Aston Martin DB12 S VMF : ces trois GT cachent un clin d’œil secret aux 24 Heures du Mans
À Monterey, trois Aston Martin DB12 S VMF semblent anodines. Leur calandre colorée cache pourtant un message venu du Mans que peu saisiront.
Sur les images de Monterey Car Week 2026, on pourrait passer à côté. Trois Aston noires, profil de grand tourisme. Pourtant, derrière ces Aston Martin DB12 S VMF se cache un clin d’œil très précis : un code de course que seules les passionnées des 24 Heures du Mans peuvent vraiment décoder.
Aston Martin DB12 S VMF : trois GT noires qui cachent bien leur jeu
Le trio a été façonné par le département de personnalisation Q by Aston Martin pour célébrer les 75 ans du Pebble Beach Concours d’Elegance. Trois coupés, baptisés VMF 63, VMF 64 et VMF 65, qui reprennent l’idée des grilles colorées et des immatriculations "VMF" des DB2 officielles engagées au Mans au début des années 1950. Aston Martin ne dit même pas si ces trois pièces uniques seront vendues après la semaine de Monterey. La scène se joue en Californie, mais le scénario vient de la Sarthe. En 1950, le constructeur britannique construit trois DB2 de course pour les 24 Heures du Mans, puis les fait courir au début des années 1950. Elles portent toutes des plaques britanniques commençant par "VMF" et, détail malin, une calandre peinte d’une couleur différente pour les distinguer rapidement depuis les stands. Soixante-quinze ans plus tard, Q by Aston Martin reprend exactement cette idée. Les trois DB12 S de la collection VMF partagent une carrosserie Carbon Black, mais la grille se pare de Rosso Red sur VMF 63, de Speed Yellow sur VMF 64 et d’Ellwood Blue sur VMF 65. Les mêmes teintes s’invitent sur les side strakes en carbone, sur les ronds "75" des ailes et sur l’Aeroblade arrière, où apparaît aussi la silhouette d’une DB2.

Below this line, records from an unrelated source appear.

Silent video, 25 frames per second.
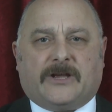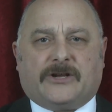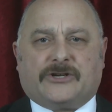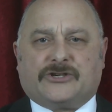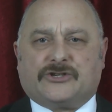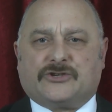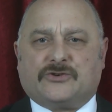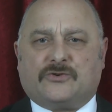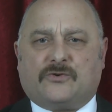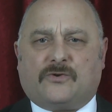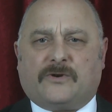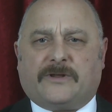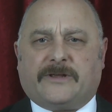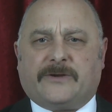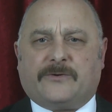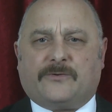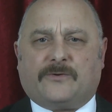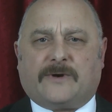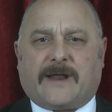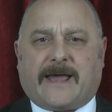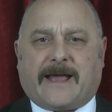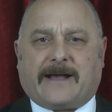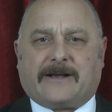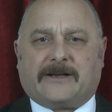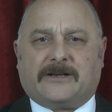Surely
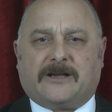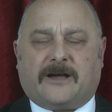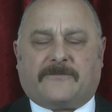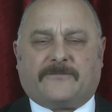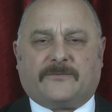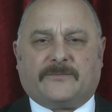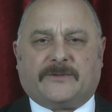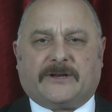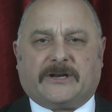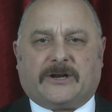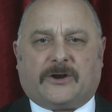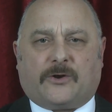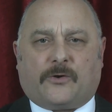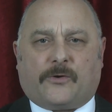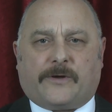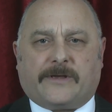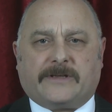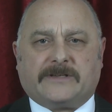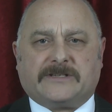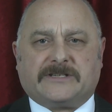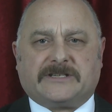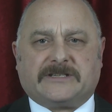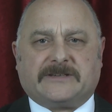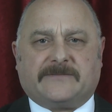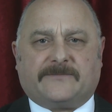all our government
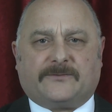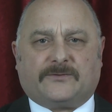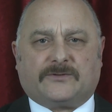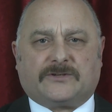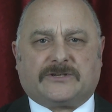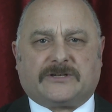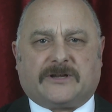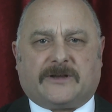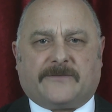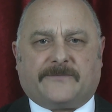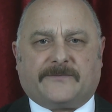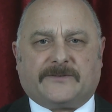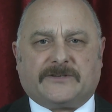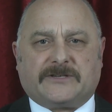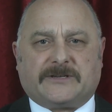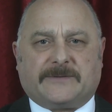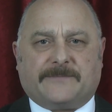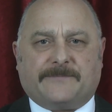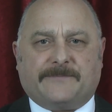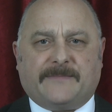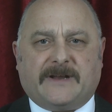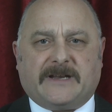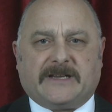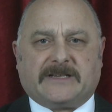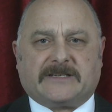lawyers, civil servants
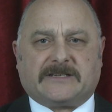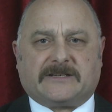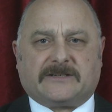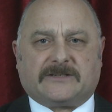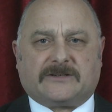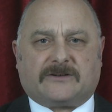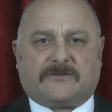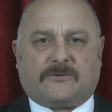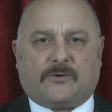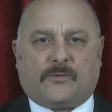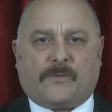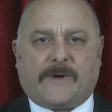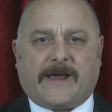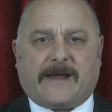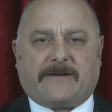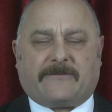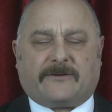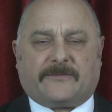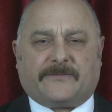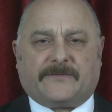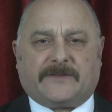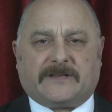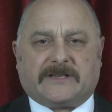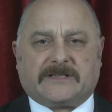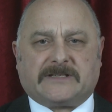and ministers are aware
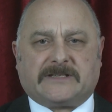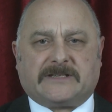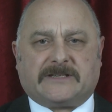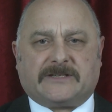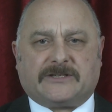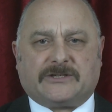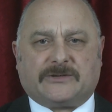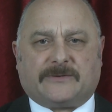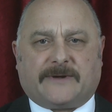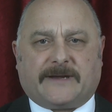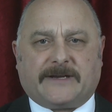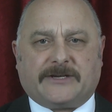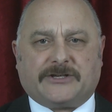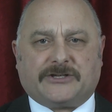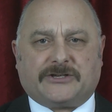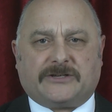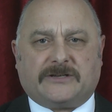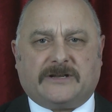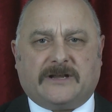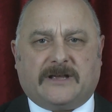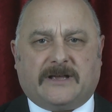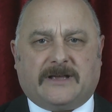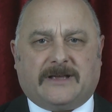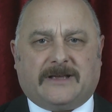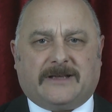of this
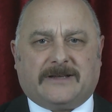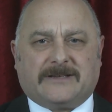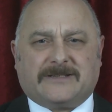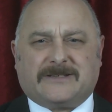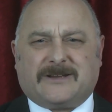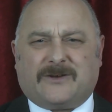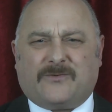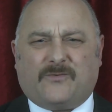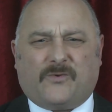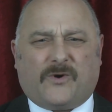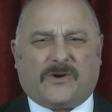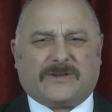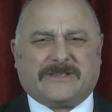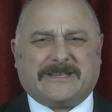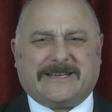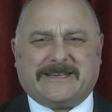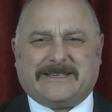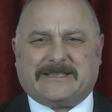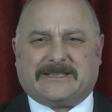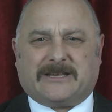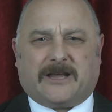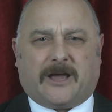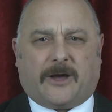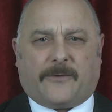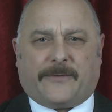situation. So what
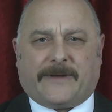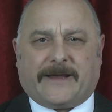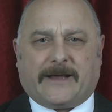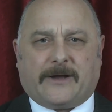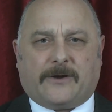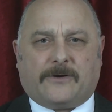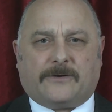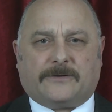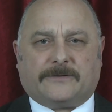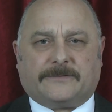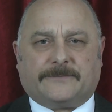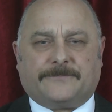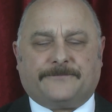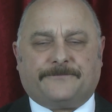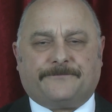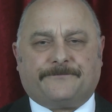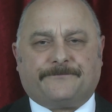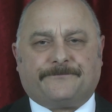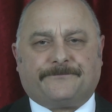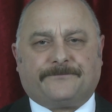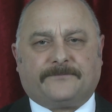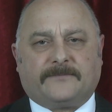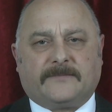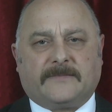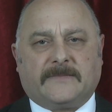is going on?
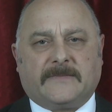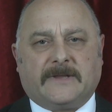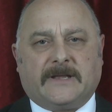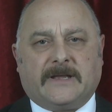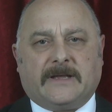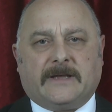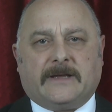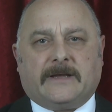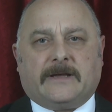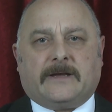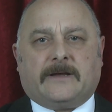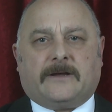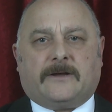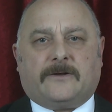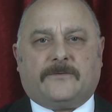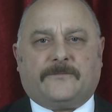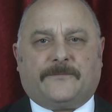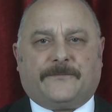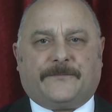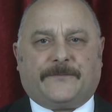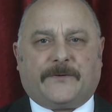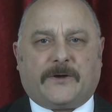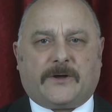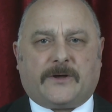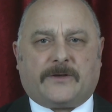And
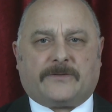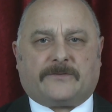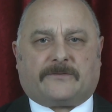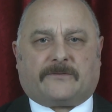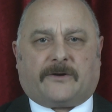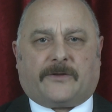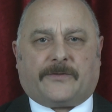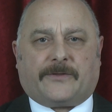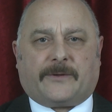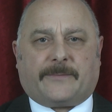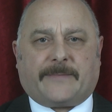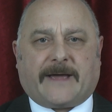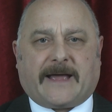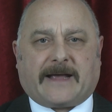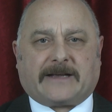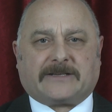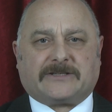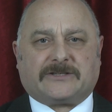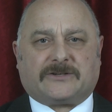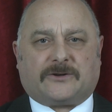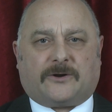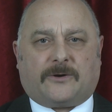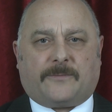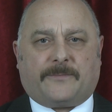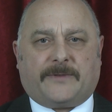further on the
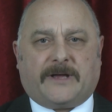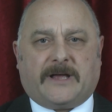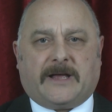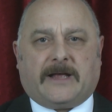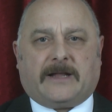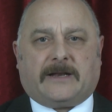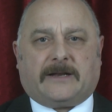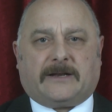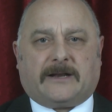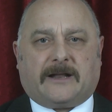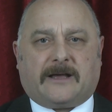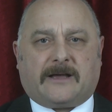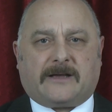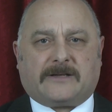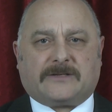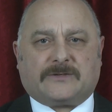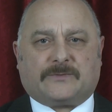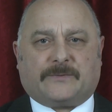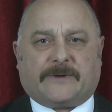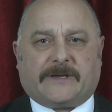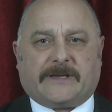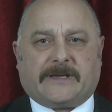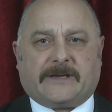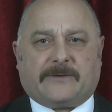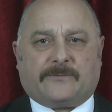backstop,
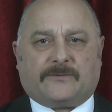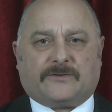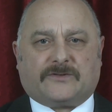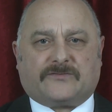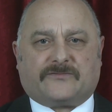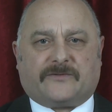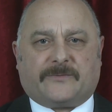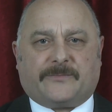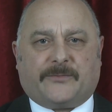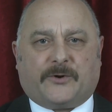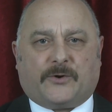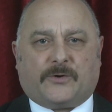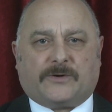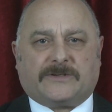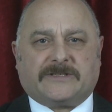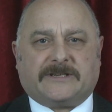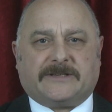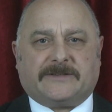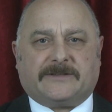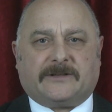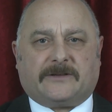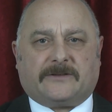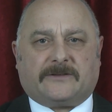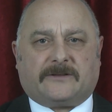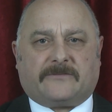last week it was
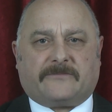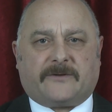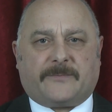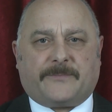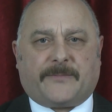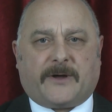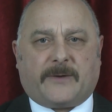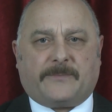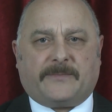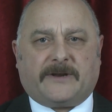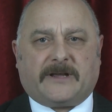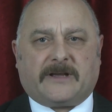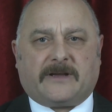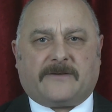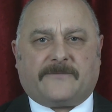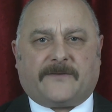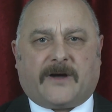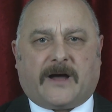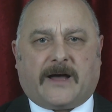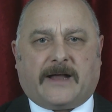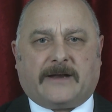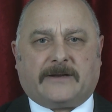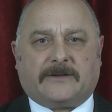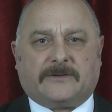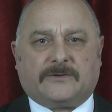reported that the Republic of
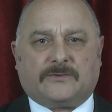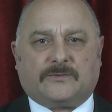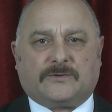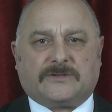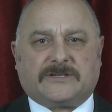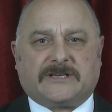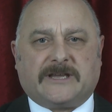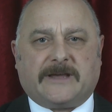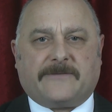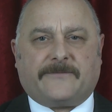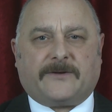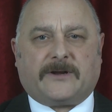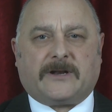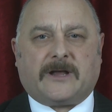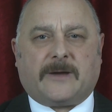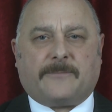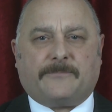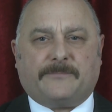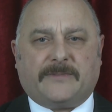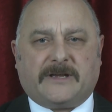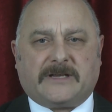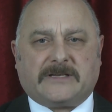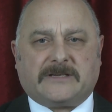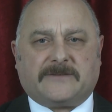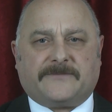Ireland was given a
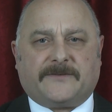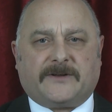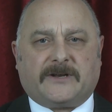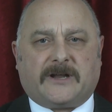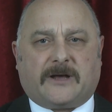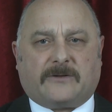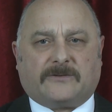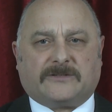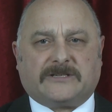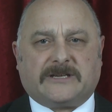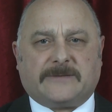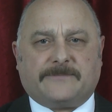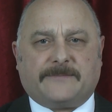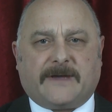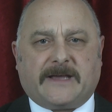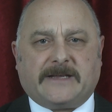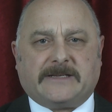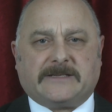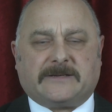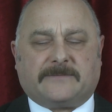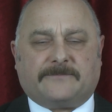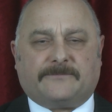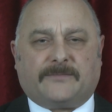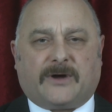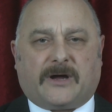bit of an
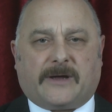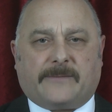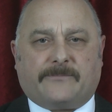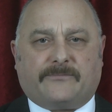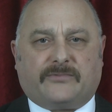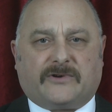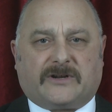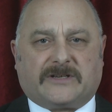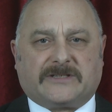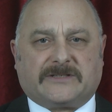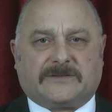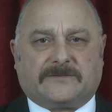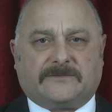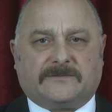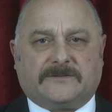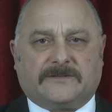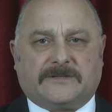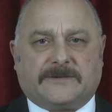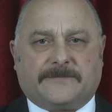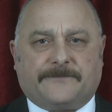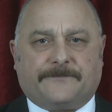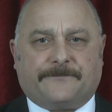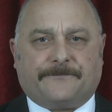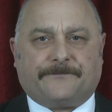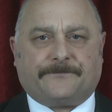ultimatum by
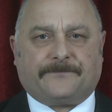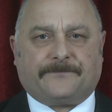Brussels.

Sous les clins d’œil au Mans, une vraie Aston Martin DB12 S musclée
Le rappel à la DB2 ne s’arrête pas à
l’extérieur. Dans l’habitacle, la silhouette de la vieille Aston de
course s’affiche en broderie sur les dossiers avant, accompagnée
d’ailes Aston en surpiqûres contrastées. Les "75" se retrouvent sur
les dossiers arrière et sur les plaques de seuil, tandis que le
bouton start/stop et les palettes de changement de
rapport sont peints dans la couleur propre à chaque VMF,
comme un code secret réservé au conducteur. Techniquement, ces
trois one-off restent des DB12 S à part entière. La version S,
dévoilée en octobre 2025, pousse le V8 4,0 litres
biturbo d’origine AMG à 690 ch, associé à une boîte
automatique à huit rapports recalibrée. Les freins
carbone-céramique sont montés d’office, les amortisseurs adaptatifs
Bilstein DTX et les barres antiroulis ont été raffermis, tandis
qu’un pack aérodynamique plus agressif et quatre
sorties d’échappement complètent l’allure de GT très rapide.
À Monterey, Aston Martin
met en scène ce trio à côté d’une véritable DB2 de collection,
histoire de montrer le fil rouge entre la course d’hier et le grand
tourisme d’aujourd’hui. La marque en profite aussi pour exposer sa
Vanquish 25 Special Edition, limitée à 50
exemplaires pour les 25 ans de la première Vanquish V12, ainsi que
la supercar Valhalla et le reste de la gamme S.
Vittorio Gabba, responsable du programme Q, parle
d’un "vrai honneur" pour ses équipes de signer ces autos pour un
anniversaire aussi symbolique, tandis que le directeur commercial
Andrea Baldi voit dans Monterey "le décor idéal" pour ces DB12 S
très particulières.
Aston Martin reste silencieux sur leur avenir commercial, ce qui renforce encore l’impression de pièces de concours pensées pour un cercle minuscule de collectionneurs… et pour ceux qui reconnaîtront, au premier coup d’œil, une simple grille colorée venue du Mans 1950.